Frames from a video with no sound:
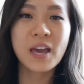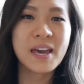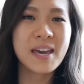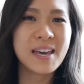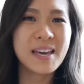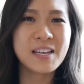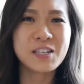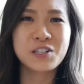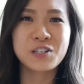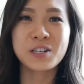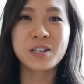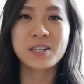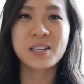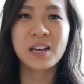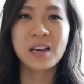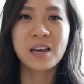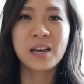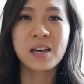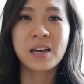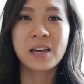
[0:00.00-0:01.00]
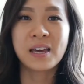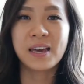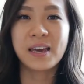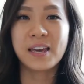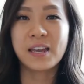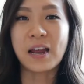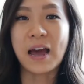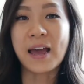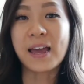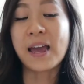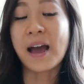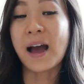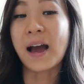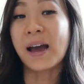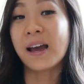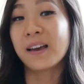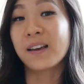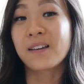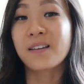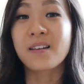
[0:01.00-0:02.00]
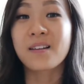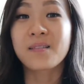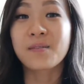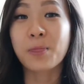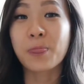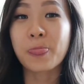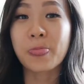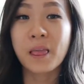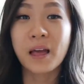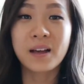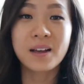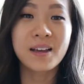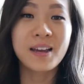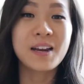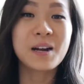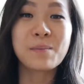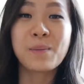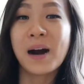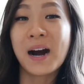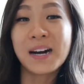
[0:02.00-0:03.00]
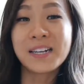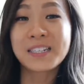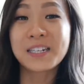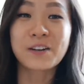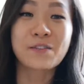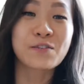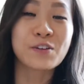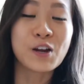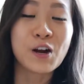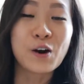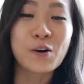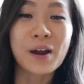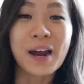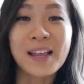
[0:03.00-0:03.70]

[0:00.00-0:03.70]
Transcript: It's just, in a positive note,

******

-- What is expected --
Exactly as written above, print every record, and keep the pictures out.

-- Response area --
Frames from a video with no sound:
[0:00.00-0:01.00]
[0:01.00-0:02.00]
[0:02.00-0:03.00]
[0:03.00-0:03.70]

[0:00.00-0:03.70]
Transcript: It's just, in a positive note,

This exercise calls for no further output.